--- Dataset records ---
....
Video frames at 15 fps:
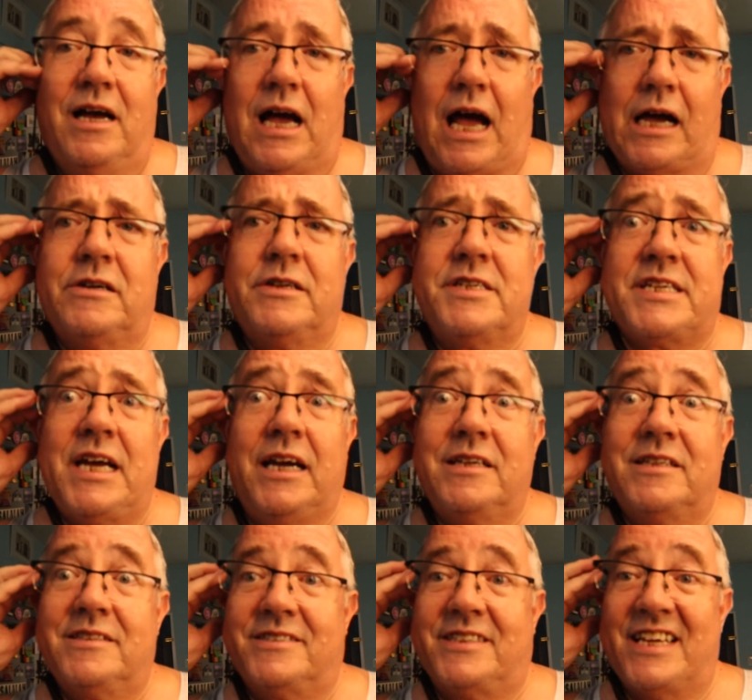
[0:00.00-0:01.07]
Hang on a
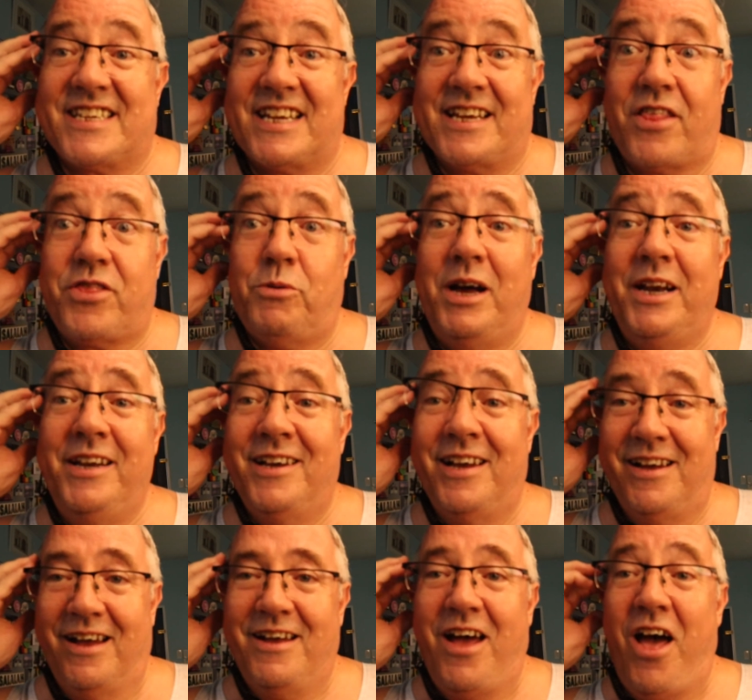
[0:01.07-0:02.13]
sec. There's another one.
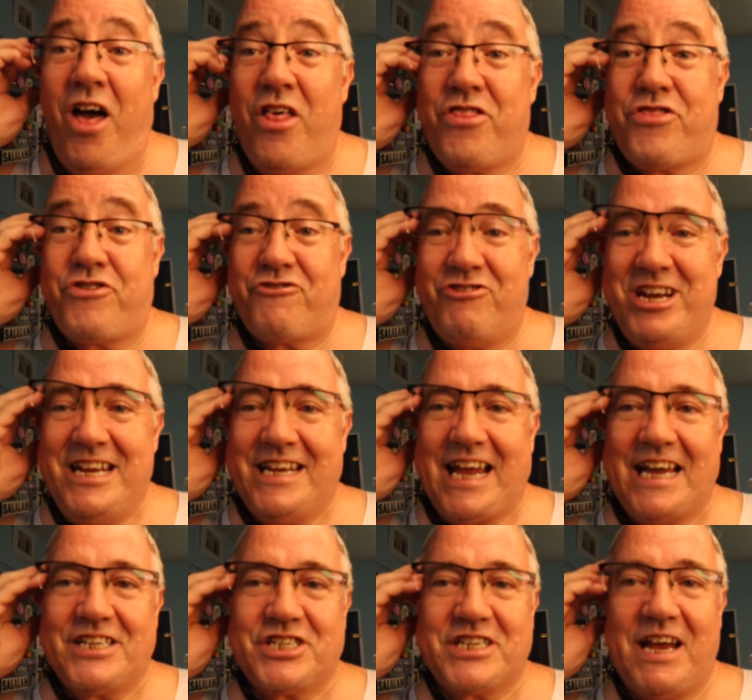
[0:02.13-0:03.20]
Three
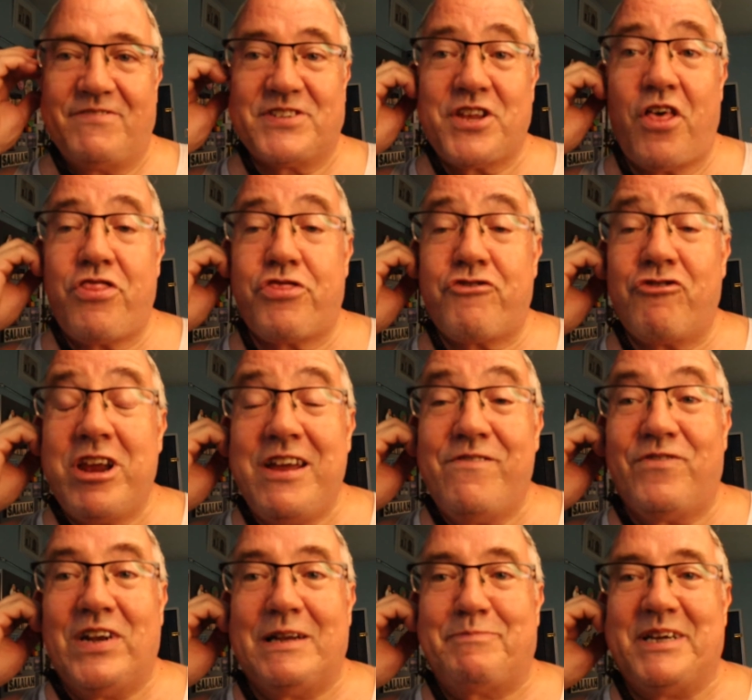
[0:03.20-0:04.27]
guest chefs, three
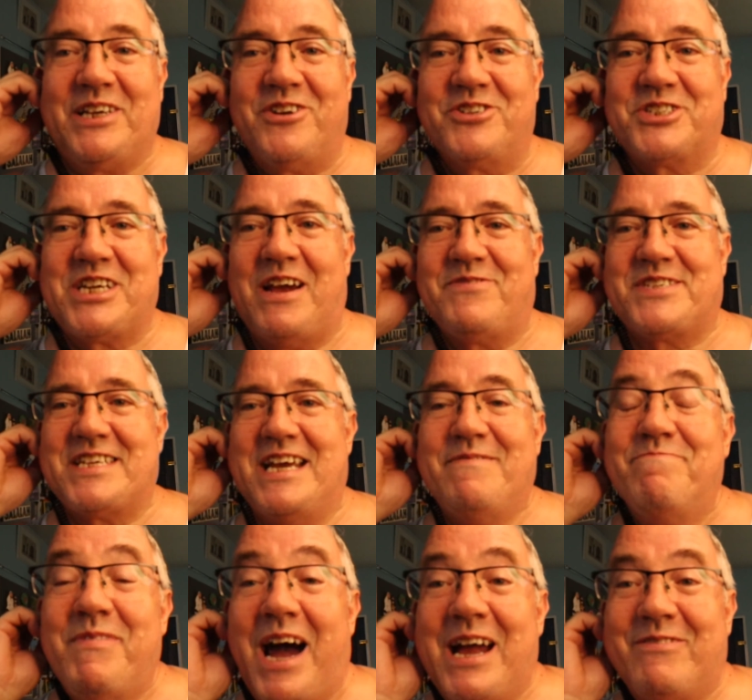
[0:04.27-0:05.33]
Filipino chefs
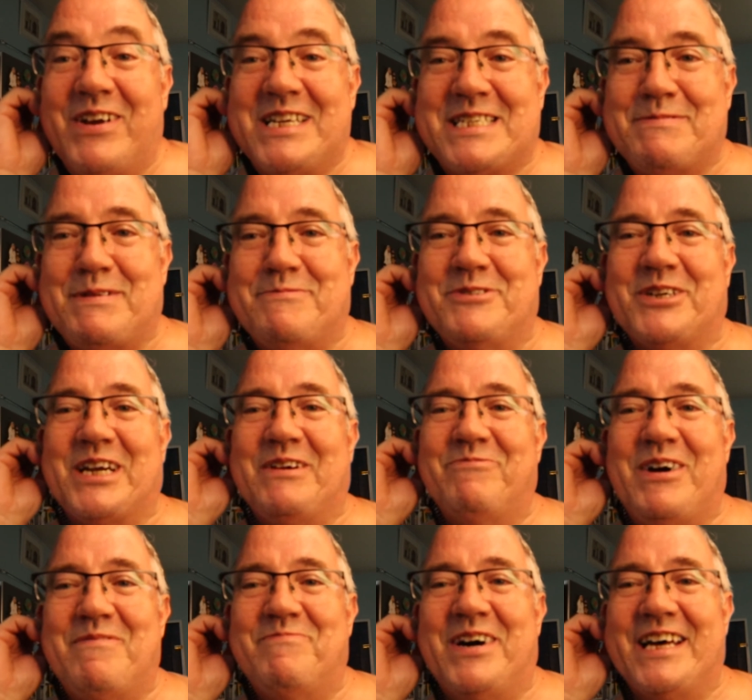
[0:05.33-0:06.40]
in my recipe book in
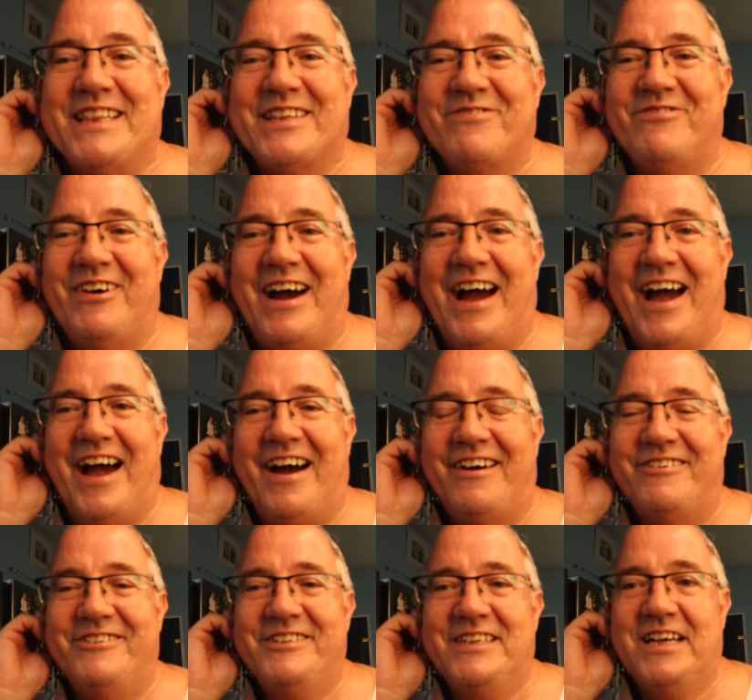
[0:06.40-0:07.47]
one month. Wow.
....
--- Work to be completed ---
The material above holds pictures; copy everything else in it exactly.

--- Completed task ---
Video frames at 15 fps:
[0:00.00-0:01.07]
Hang on a
[0:01.07-0:02.13]
sec. There's another one.
[0:02.13-0:03.20]
Three
[0:03.20-0:04.27]
guest chefs, three
[0:04.27-0:05.33]
Filipino chefs
[0:05.33-0:06.40]
in my recipe book in
[0:06.40-0:07.47]
one month. Wow.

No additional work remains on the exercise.